A novidade, conforme explica Rafaela Zito, reside na aplicação dessa formulação específica no cabelo. Embora a capacidade filmógena dos biopolímeros seja amplamente estudada, a utilização dessa combinação de tara e alga vermelha em produtos capilares é inédita, abrindo caminho para novas abordagens no tratamento dos fios.
Metodologia e Resultados Promissores
Para avaliar a eficácia do composto, a equipe incorporou o biopolímero em formulações de shampoo, condicionador e leave-in, todos desenvolvidos pelo próprio grupo.
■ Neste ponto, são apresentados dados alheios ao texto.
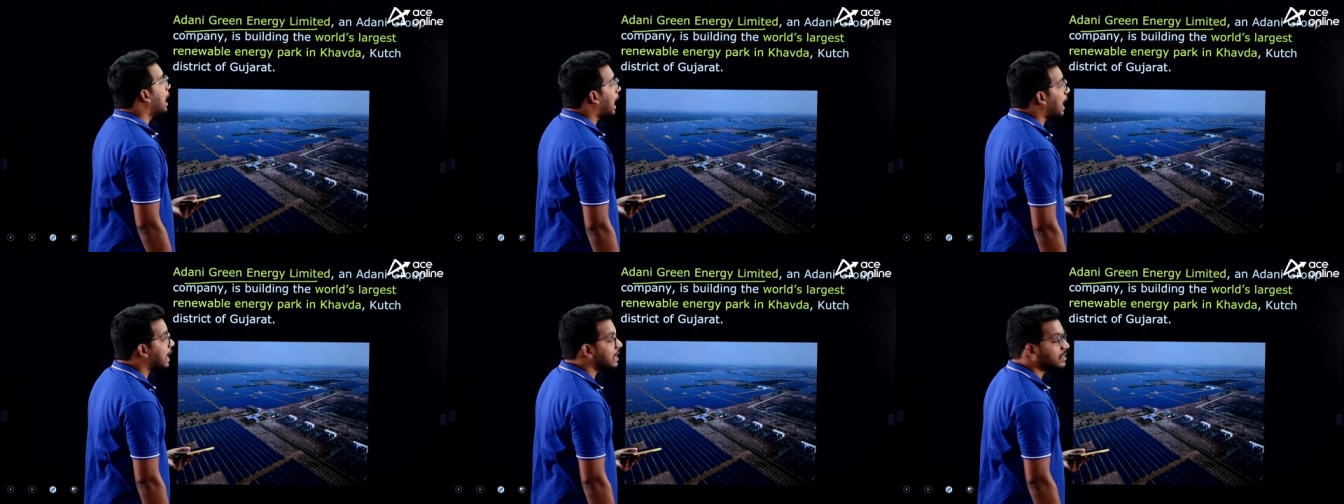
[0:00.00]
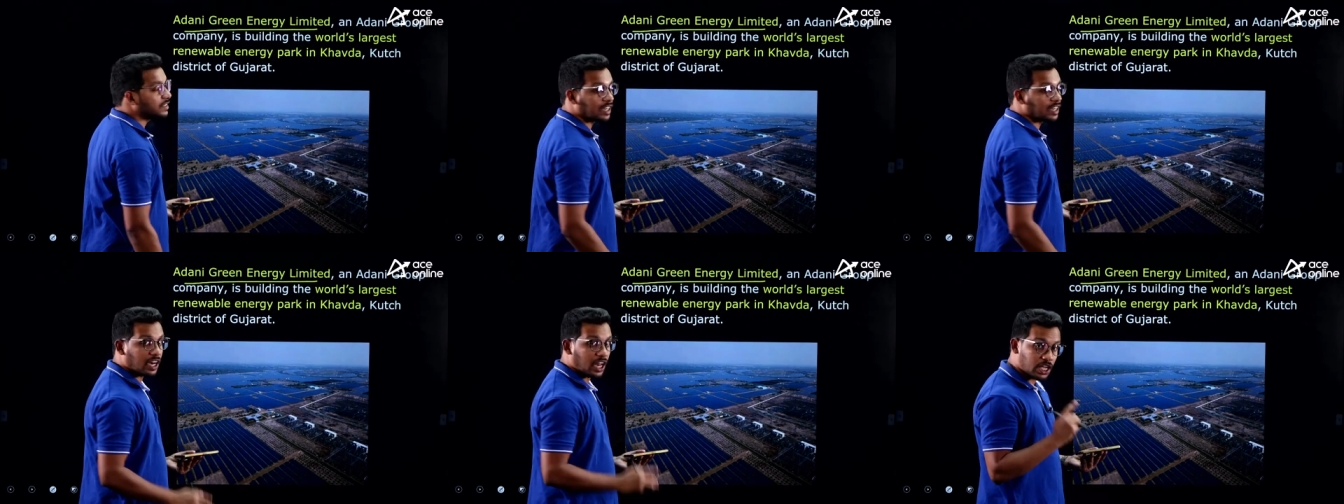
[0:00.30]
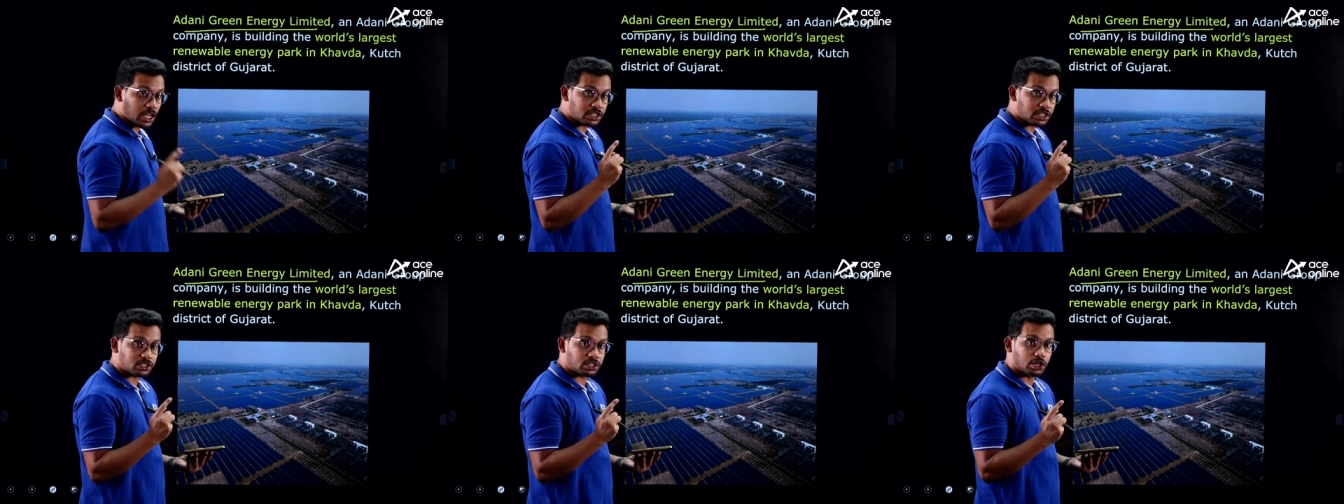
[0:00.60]
has
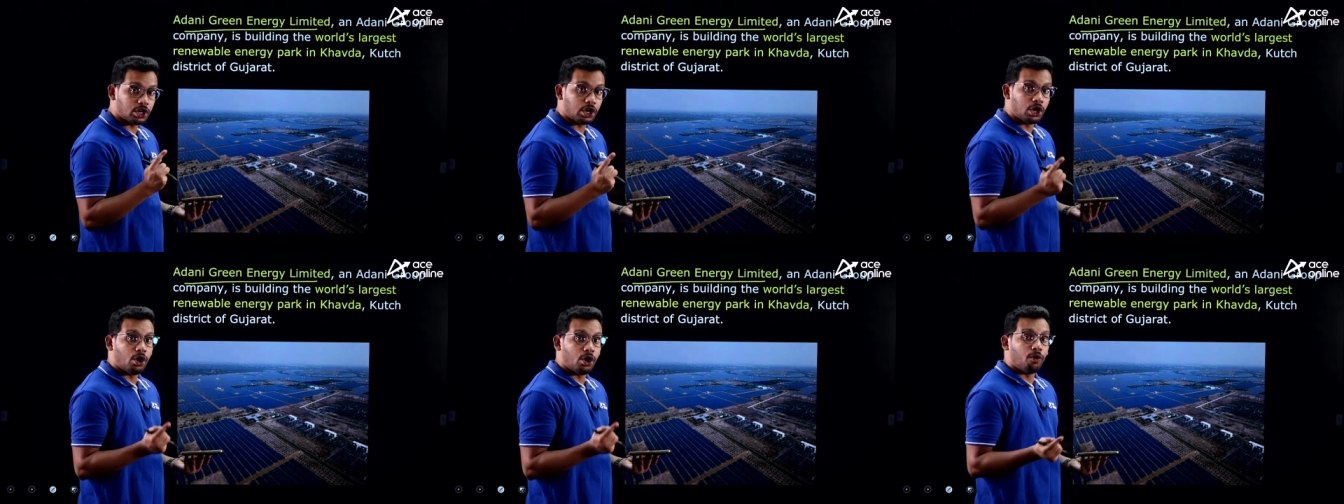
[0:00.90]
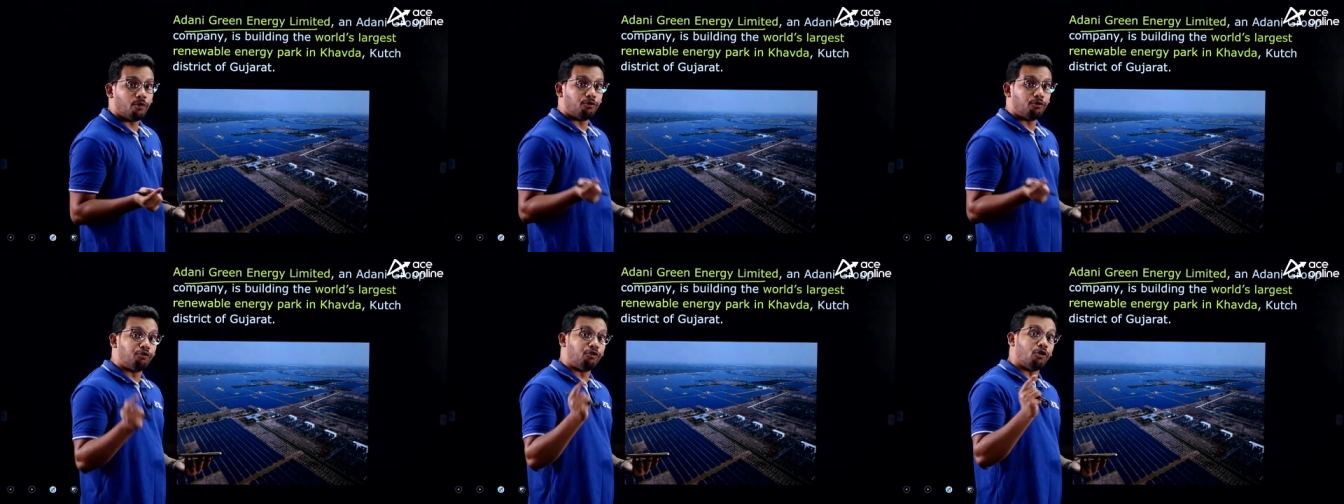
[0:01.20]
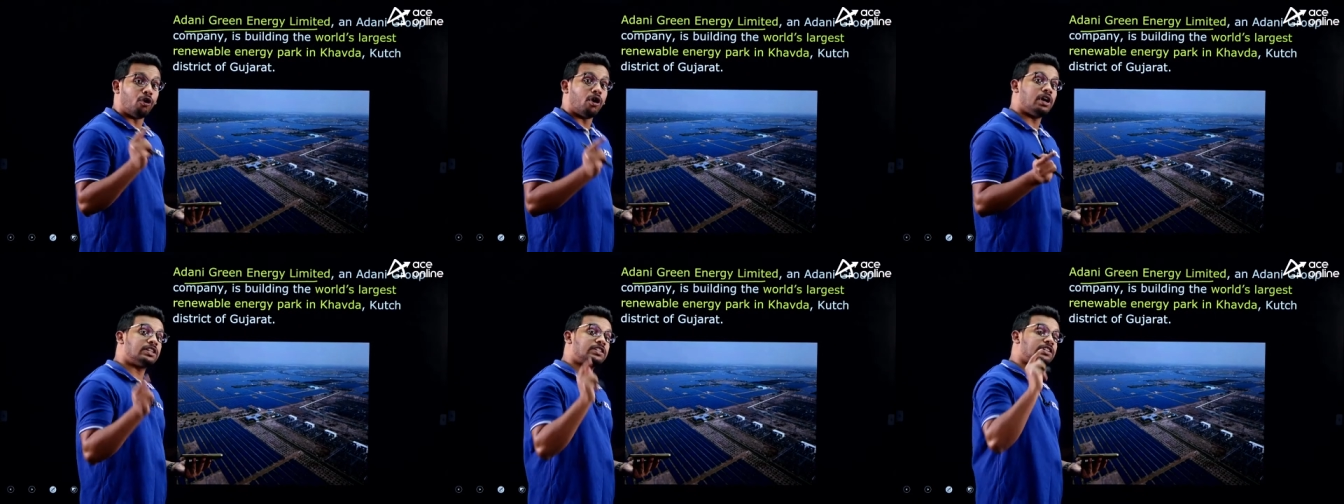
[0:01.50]
launched
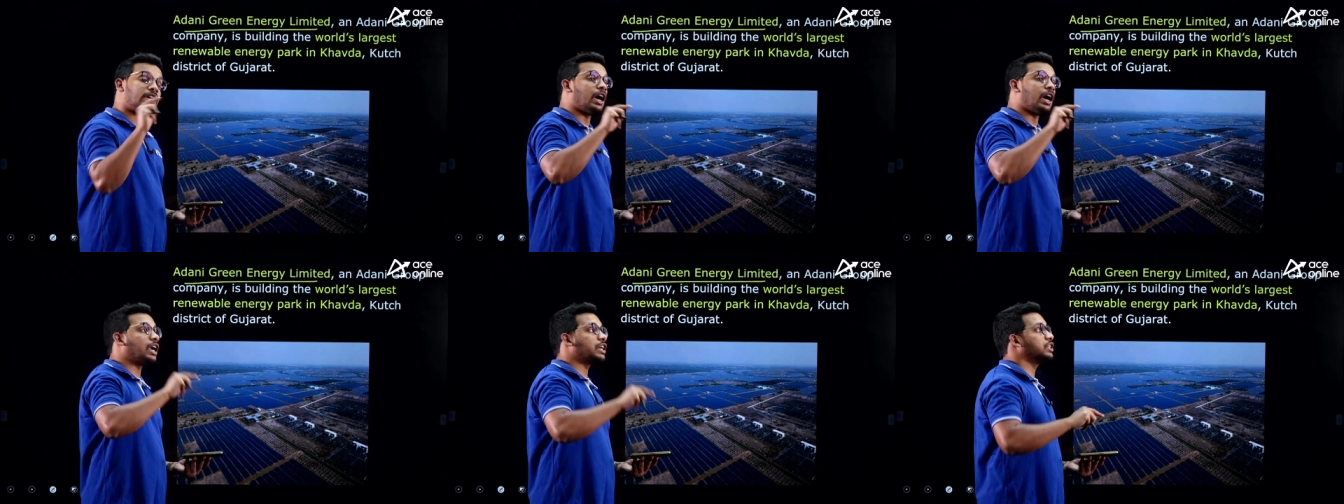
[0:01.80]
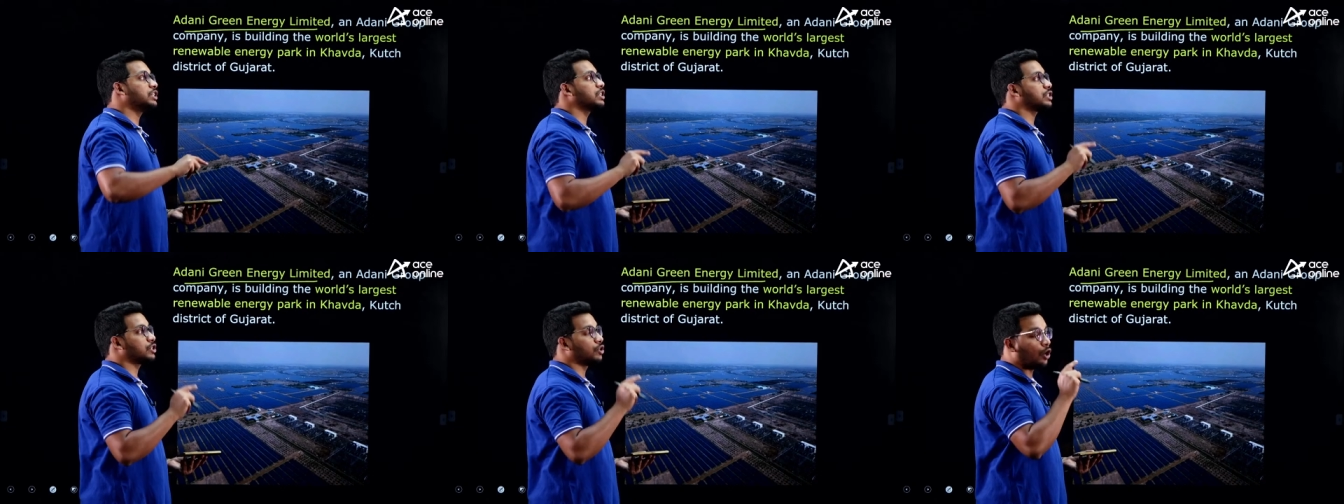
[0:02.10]
world's largest,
O estudo de eficácia utilizou três mechas de cabelo: uma não tratada (controle), outra tratada com formulações sem o biopolímero e uma terceira com as formulações contendo o composto natural. As mechas foram submetidas a um rigoroso protocolo de higienização e tratamento, replicado três vezes para simular o uso contínuo dos produtos.
Os resultados foram notavelmente positivos. A professora Patrícia Maia Campos destacou que as mechas tratadas com o biopolímero apresentaram um aumento no diâmetro da espessura do fio, indicando o depósito do filme protetor. Além disso, houve uma melhora significativa na maciez, brilho e regularidade dos fios. Quantitativamente, as formulações com biopolímero demonstraram uma redução da área de histerese (magnetismo) em 48,17% para o condicionador e impressionantes 88,09% para o leave-in. O brilho melhorou em 29,42% e a maciez em 21,84%.
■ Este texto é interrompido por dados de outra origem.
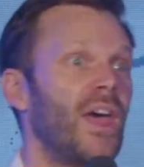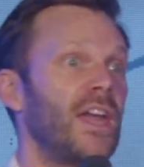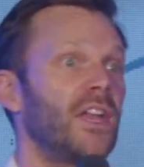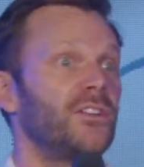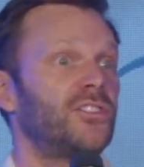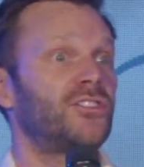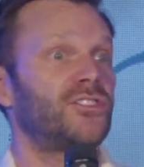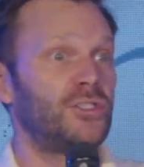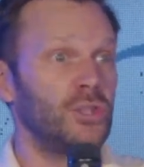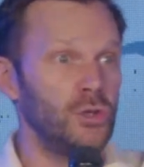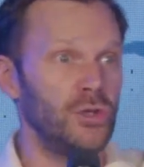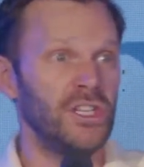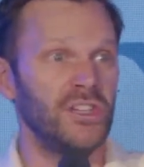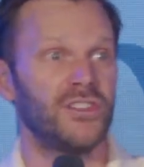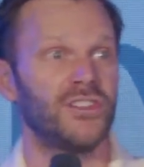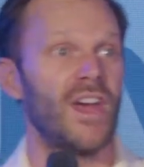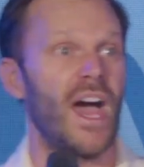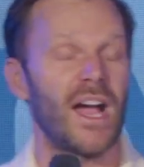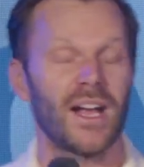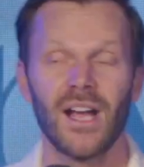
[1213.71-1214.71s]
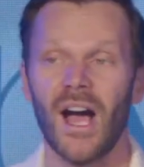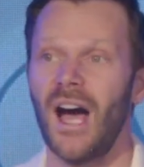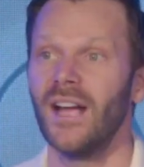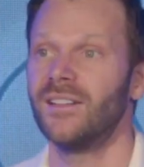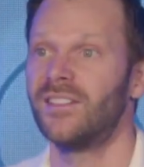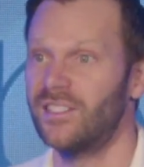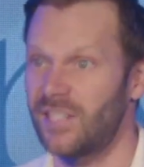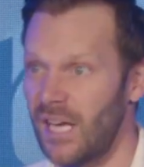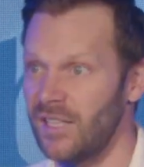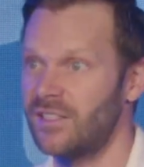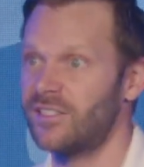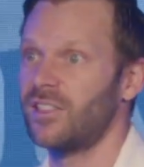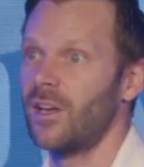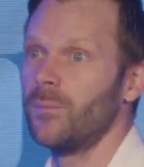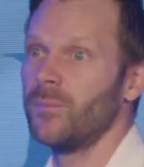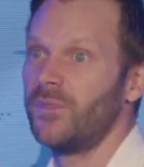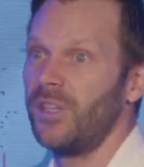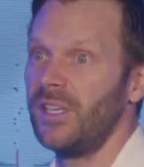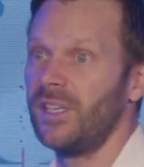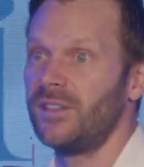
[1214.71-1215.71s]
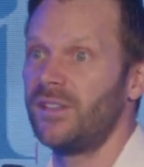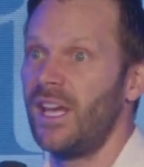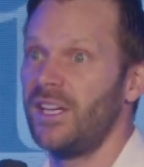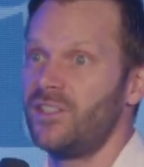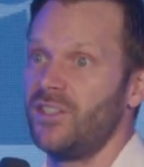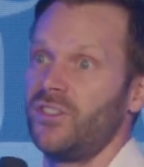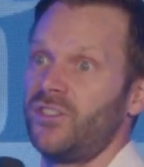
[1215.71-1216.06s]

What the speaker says: as soon as that God said something, they just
Mecanismo de Ação Duplo e Vantagens
Um dos grandes diferenciais desse biopolímero é sua dupla funcionalidade: além de formar um filme protetor, ele também atua como um potente hidratante. Ao contrário de outros biopolímeros já presentes no mercado, como a queratina, que podem causar rigidez nos fios com o uso frequente, a combinação das galactanas da tara e das galactomananas sulfatadas da alga vermelha cria uma rede por ligação de hidrogênio. “Esses polissacarídeos específicos têm em si a propriedade hidratante. No entanto, os dois linkados conseguem formar essa rede, destacando seu mecanismo duplo, tanto de filmógeno quanto de hidratante”, detalha Maia Campos.
Essa formulação apresenta ainda outras vantagens, como uma ampla faixa de pH aceita, tornando-a segura e funcional em diferentes níveis de acidez ou alcalinidade, e alta compatibilidade com diversas formulações cosméticas. Embora o biopolímero possa reduzir a resistência à tração para pentear os fios – um efeito que pode ser associado ao aumento do diâmetro da fibra e à quebra de ligações de hidrogênio naturais –, a formação do filme protetor compensa amplamente, protegendo o cabelo. Testes de estresse térmico, simulando o uso de secador ou chapinha, não revelaram alterações na cor, odor ou homogeneidade das mechas tratadas.
Próximos Passos e Reconhecimento Internacional
Com um grande potencial para aprimoramento e adaptação à produção em larga escala, a pesquisa desenvolvida no Núcleo de Estudos da USP em Ribeirão Preto já conquistou reconhecimento internacional. Rafaela Zito, a pesquisadora à frente do estudo, recebeu avaliação favorável de especialistas para iniciar seu doutorado logo após a conclusão da graduação, um testemunho do impacto e da qualidade do trabalho.
Ainda há etapas a serem cumpridas, como o refinamento dos produtos para melhorar a homogeneidade do filme e avaliar o efeito a longo prazo da aplicação. Futuramente, serão necessários estudos in vivo e a consideração de outros fatores que contribuem para a experiência do consumidor final. A pesquisa contou com o apoio financeiro de importantes instituições como Capes, Fapesp, CNPq e Pibic, e o artigo intitulado Tara and Red Algae Biopolymer as a Film-Forming Substance for Hair Protection foi publicado na renomada revista ACS Omega.